The overriding thought here: relevance

Which product at which place at which time at which price via which channel to which customers? These are probably the central and decisive questions in the development of successful cross-selling and upselling strategies. Here it is important to act precisely - in order to achieve a maximum increase in efficiency. Because even a small mistake in the strategy can have dire consequences: New and existing customers can be scared away, sales campaigns come to nothing, budget and resources are unnecessarily burned. Simply because the relevance is not balanced. Sounds too theoretical and superficial? Then here are a few examples:

Seriously?

A new customer, great. He has decided on a product or service because of a certain offer. And just a few days later he finds out that he could have had the same offer at a lower price through another channel. Not a nice first experience. Equally unpleasant and devastating in its effect: someone has decided on a credit card - and even before he can use it for the first time, he is already asked to upgrade to a more valuable card. As the saying goes:

There is no second chance for a first impression … Or that long-standing existing customers are the last to know that there is a new offer - via non-personalised advertising. Another bad example, let’s stay with credit cards: Over months, the use of a customer’s card has continuously decreased, it tends to go towards zero. Then this is really not the best moment to offer him a new card that might have a bit more performance but is twice as expensive, is it? That would be more for heavy users, as a reward with a bonus …

Cross-selling and upselling offers are messages

Every communication with customers should always be well thought out. Because every communication is like a conversation. Now imagine you are the proud owner of a brand new mid-range car. A proud owner. And at the first inspection after three months, you are told at the dealership that this is already a nice model, but that a top-of-the-range model is much better. Thanks for the talk and no hard feelings … wrong message, wrong time, wrong place, wrong offer.

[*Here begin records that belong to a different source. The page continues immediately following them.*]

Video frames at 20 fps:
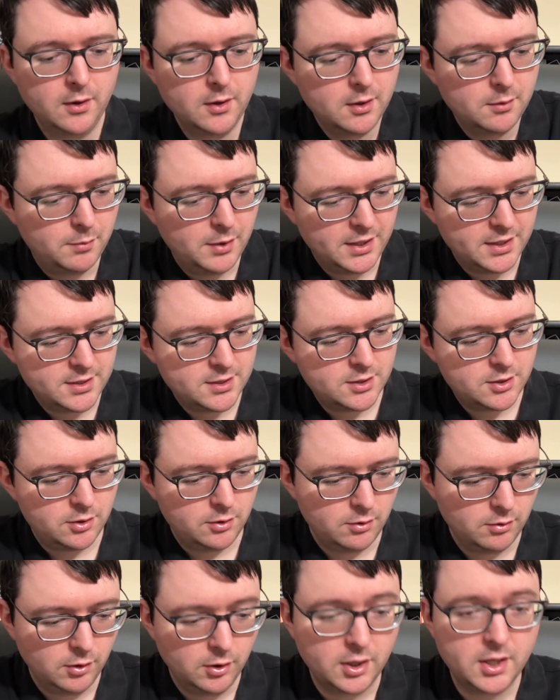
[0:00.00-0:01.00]
But to
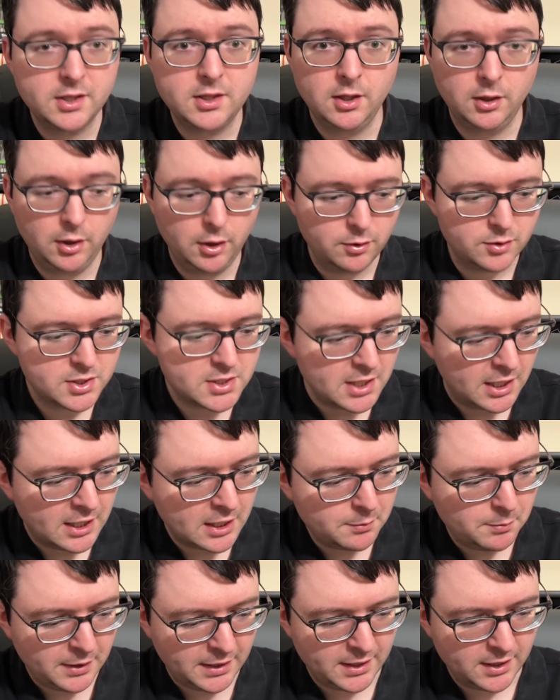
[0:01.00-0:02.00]
look at the low stock
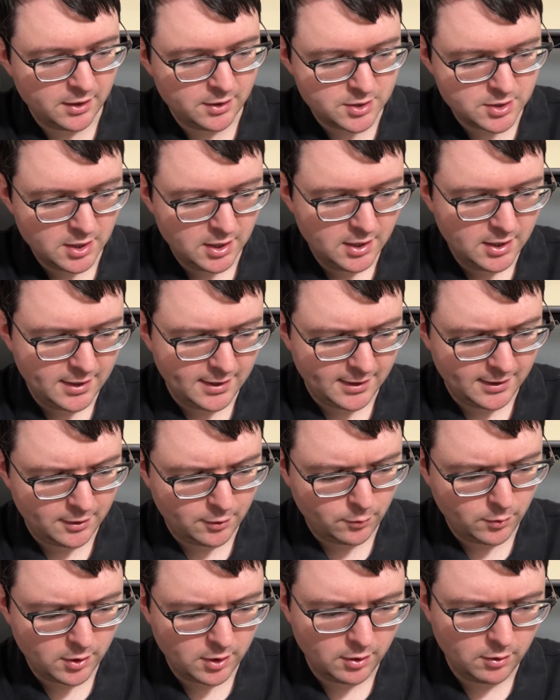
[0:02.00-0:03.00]
page, there
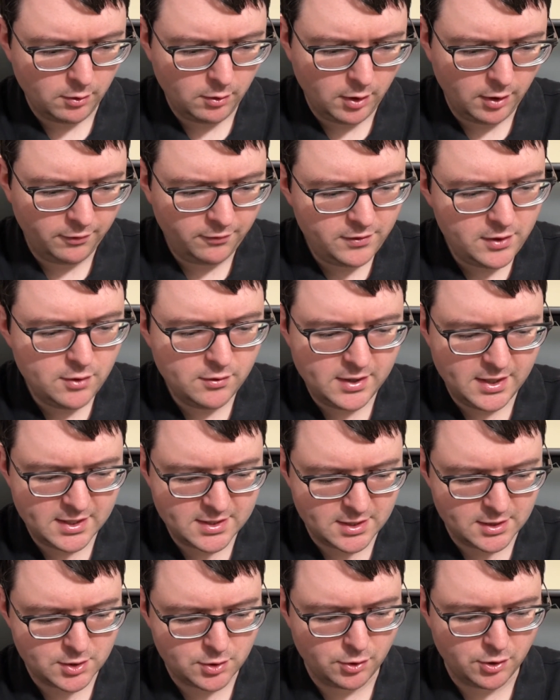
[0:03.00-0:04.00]
were a few things
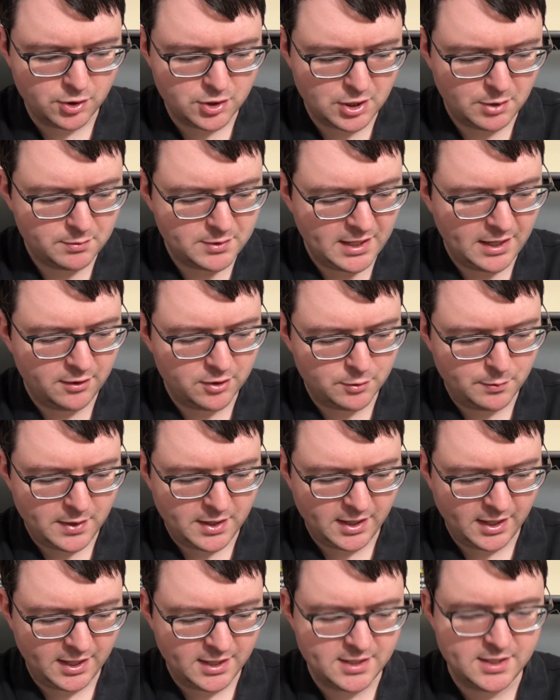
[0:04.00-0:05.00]
that sort of jumped out to me
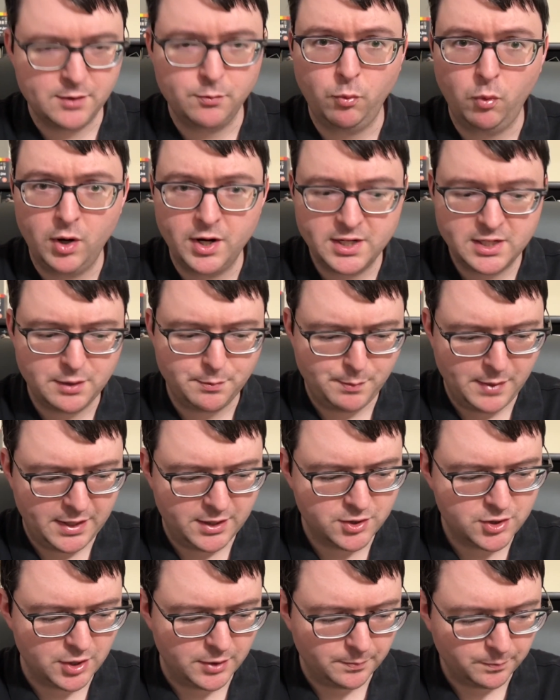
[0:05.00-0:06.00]
that I did want to
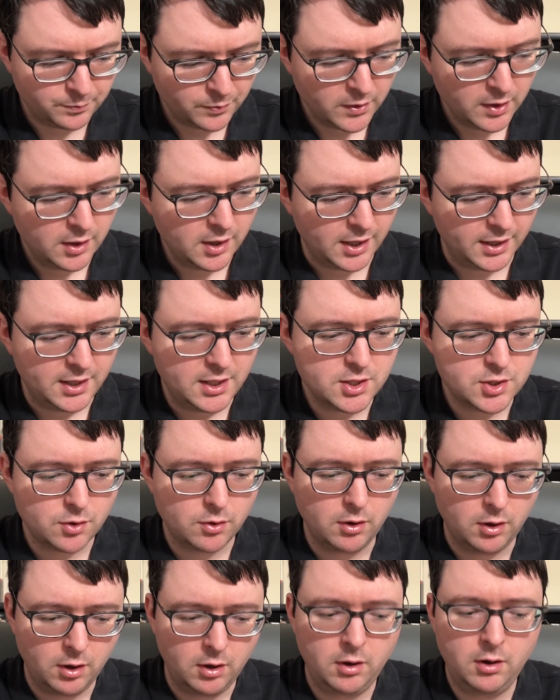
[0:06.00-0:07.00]
mention. And these are
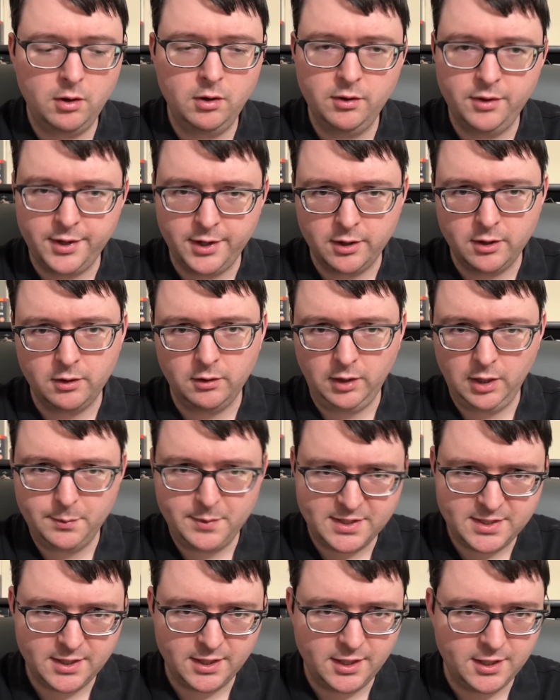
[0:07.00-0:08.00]
all their
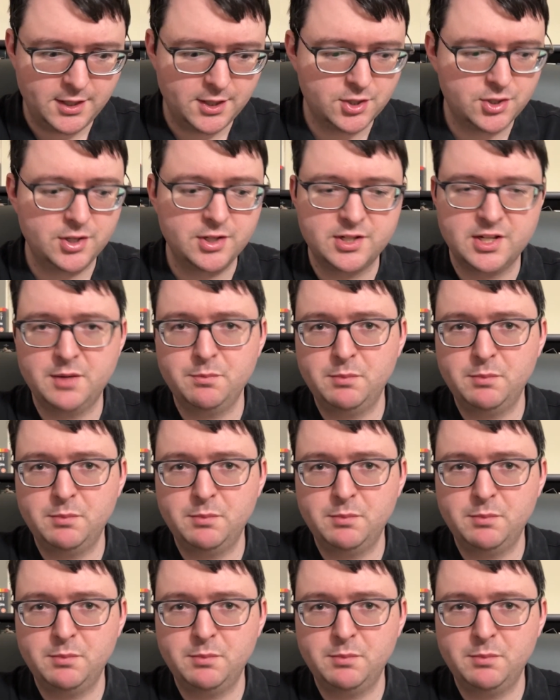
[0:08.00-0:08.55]
limited editions and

Data-Mining was just the beginning

For many years now, data mining has been an elementary component of every CRM strategy, which also includes cross-selling and upselling strategies. At least it should be the norm. As the name implies, it involves digging for information in data. How long has one been a customer? What product history is available? Number of contacts etc.? From this, possible scenarios in the Customer Lifetime Circle are then derived and assumed.

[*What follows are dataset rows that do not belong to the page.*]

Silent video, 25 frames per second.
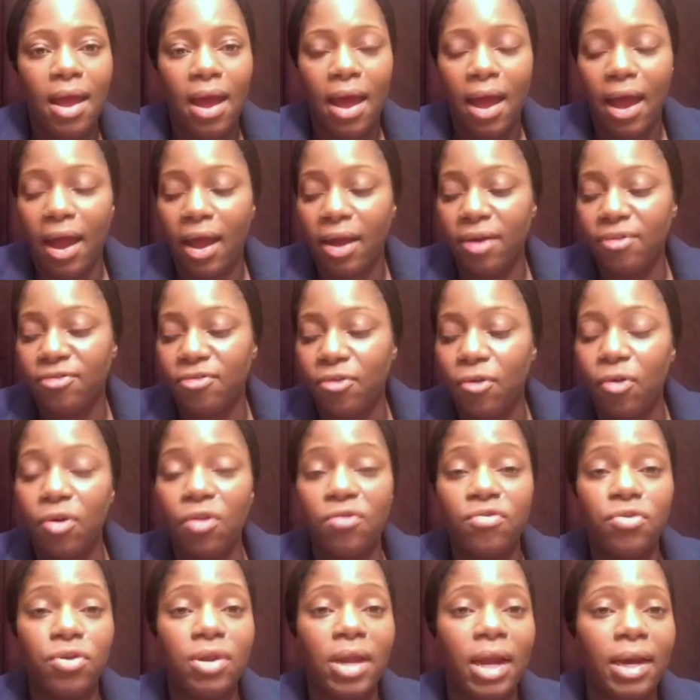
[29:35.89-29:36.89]
and for all
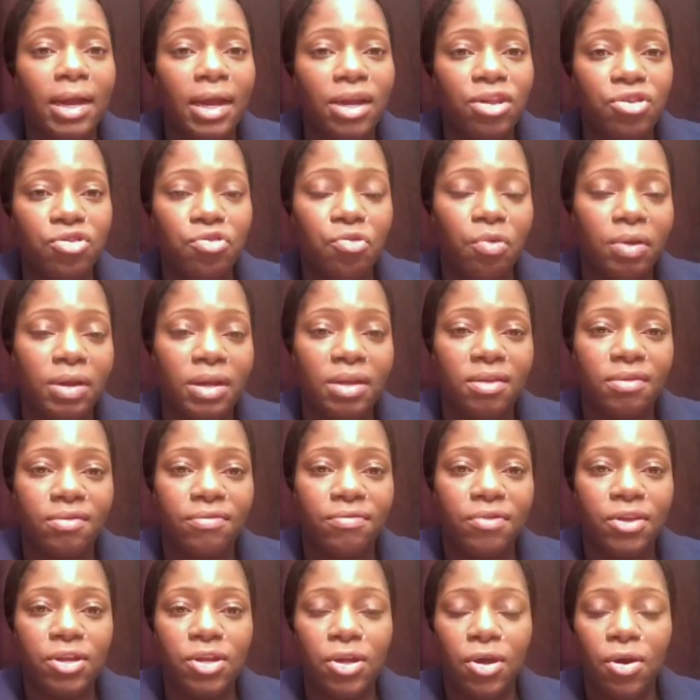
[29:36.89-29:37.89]
of you that enjoyed this
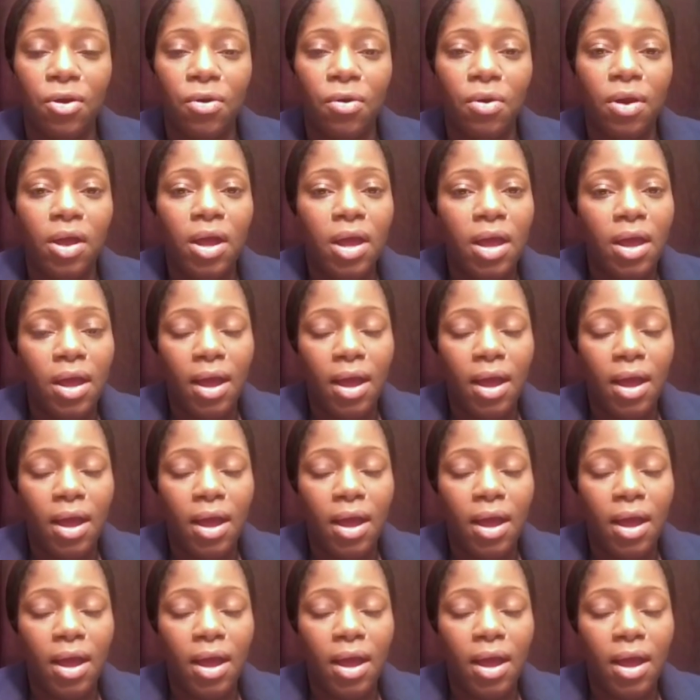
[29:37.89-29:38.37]
video.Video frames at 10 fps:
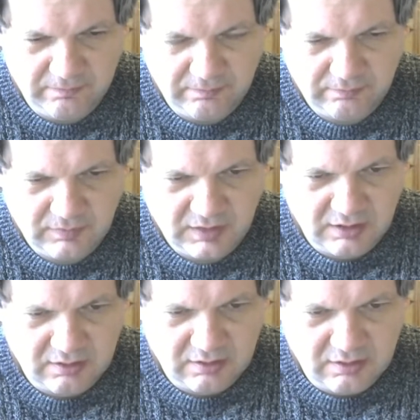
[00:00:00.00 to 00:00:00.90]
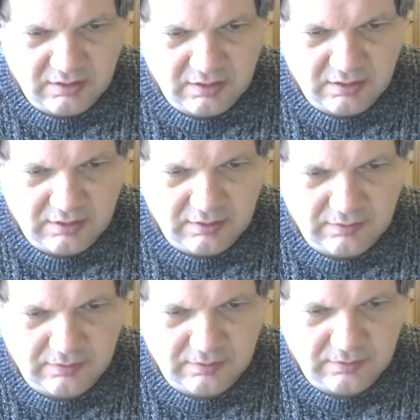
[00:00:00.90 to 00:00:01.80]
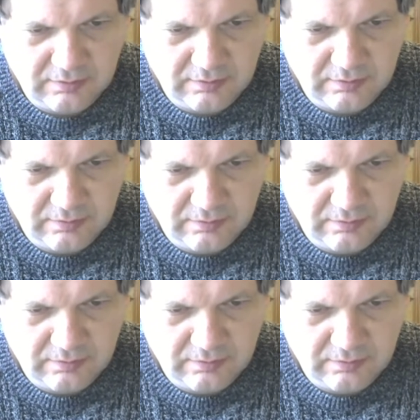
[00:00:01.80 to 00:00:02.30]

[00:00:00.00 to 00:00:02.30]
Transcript: [no speech]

So in principle it’s nothing new to say “Optimise cross-selling and upselling with AI solutions!” In principle, yes, but the dimensions have changed. What used to be very costly and time-consuming work can be presented much more quickly and accurately on a larger scale - intelligently, automatically and, compared to data mining, multidimensionally.

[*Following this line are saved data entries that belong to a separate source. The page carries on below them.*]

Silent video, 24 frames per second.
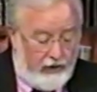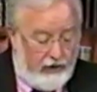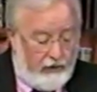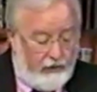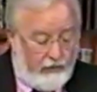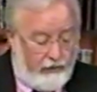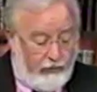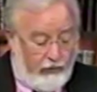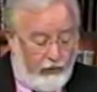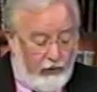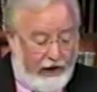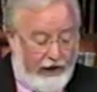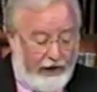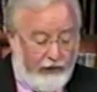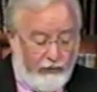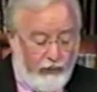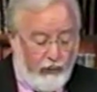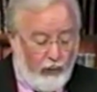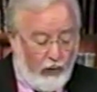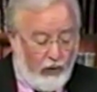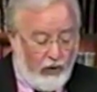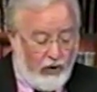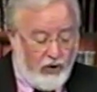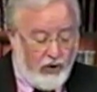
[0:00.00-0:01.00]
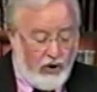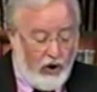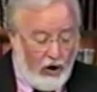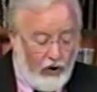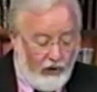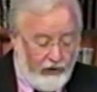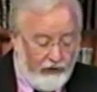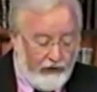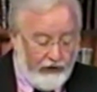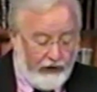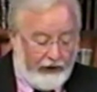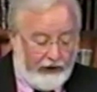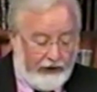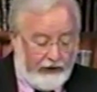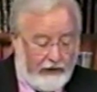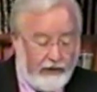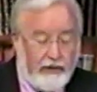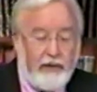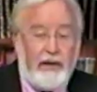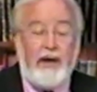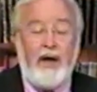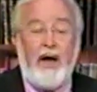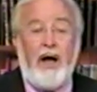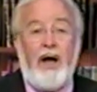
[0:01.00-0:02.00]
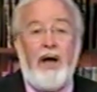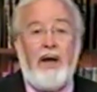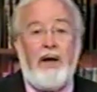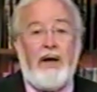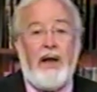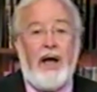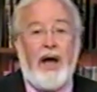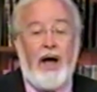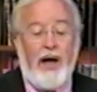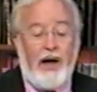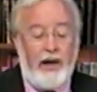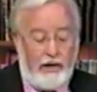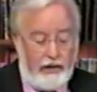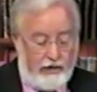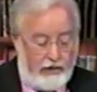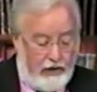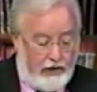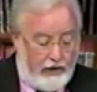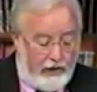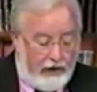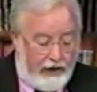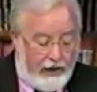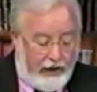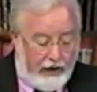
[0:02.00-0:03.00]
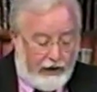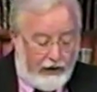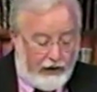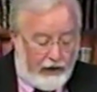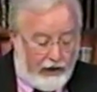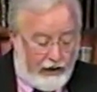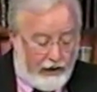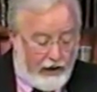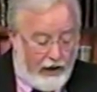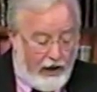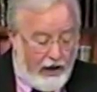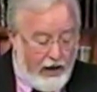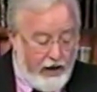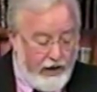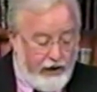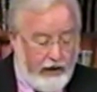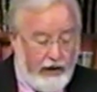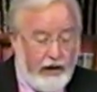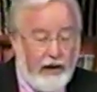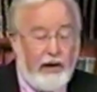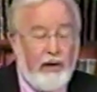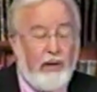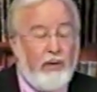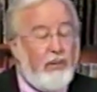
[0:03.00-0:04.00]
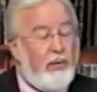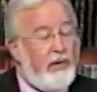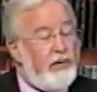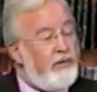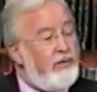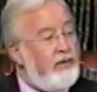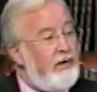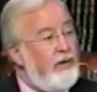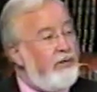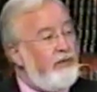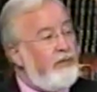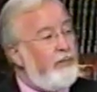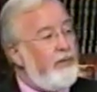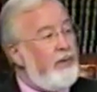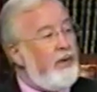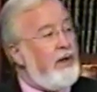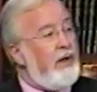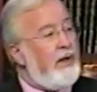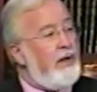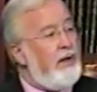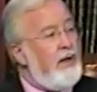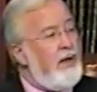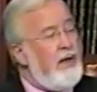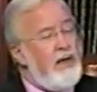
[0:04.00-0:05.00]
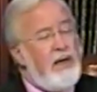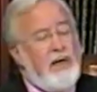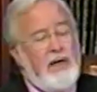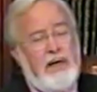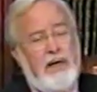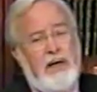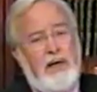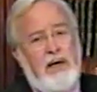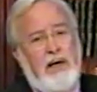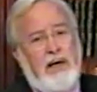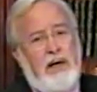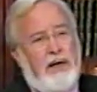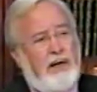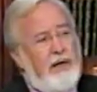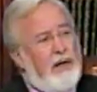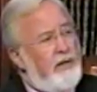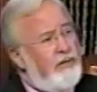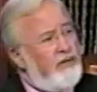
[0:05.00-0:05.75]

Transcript: for, and for cursing Allah and lying which they speak. Uh, now,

Detecting gold via algorithm

One AI tool for this are multi-armed bandits: This method uses exploitation and exploration. In short, exploitation refers to the procedure of analysing and making use of existing data and their patterns - in other words, pattern recognition. For example, product recommendations are made on the basis of customers' historical purchasing decisions. Exploration is when there are no patterns (yet). Then new strategies based on assumptions are tested and analysed and tested and analysed again and … Multi-armed bandits balance the exploration-exploration trade-off. Or in other words: they ensure an optimal weighting and use of patterns from the past and new strategies. In this way, the AI model is continuously optimised and develops improved strategies.

The result in a nutshell:

Relevant offers and channels increase the individual customer value through increased turnover and profit and the sales department receives concrete recommendations for action. In other words: the cross- and upselling potential is exploited in the best possible way. It is worth digging for gold. It is more effective to dig specifically, especially where it is worthwhile. Artificial intelligence is an extremely valuable prospector in this respect.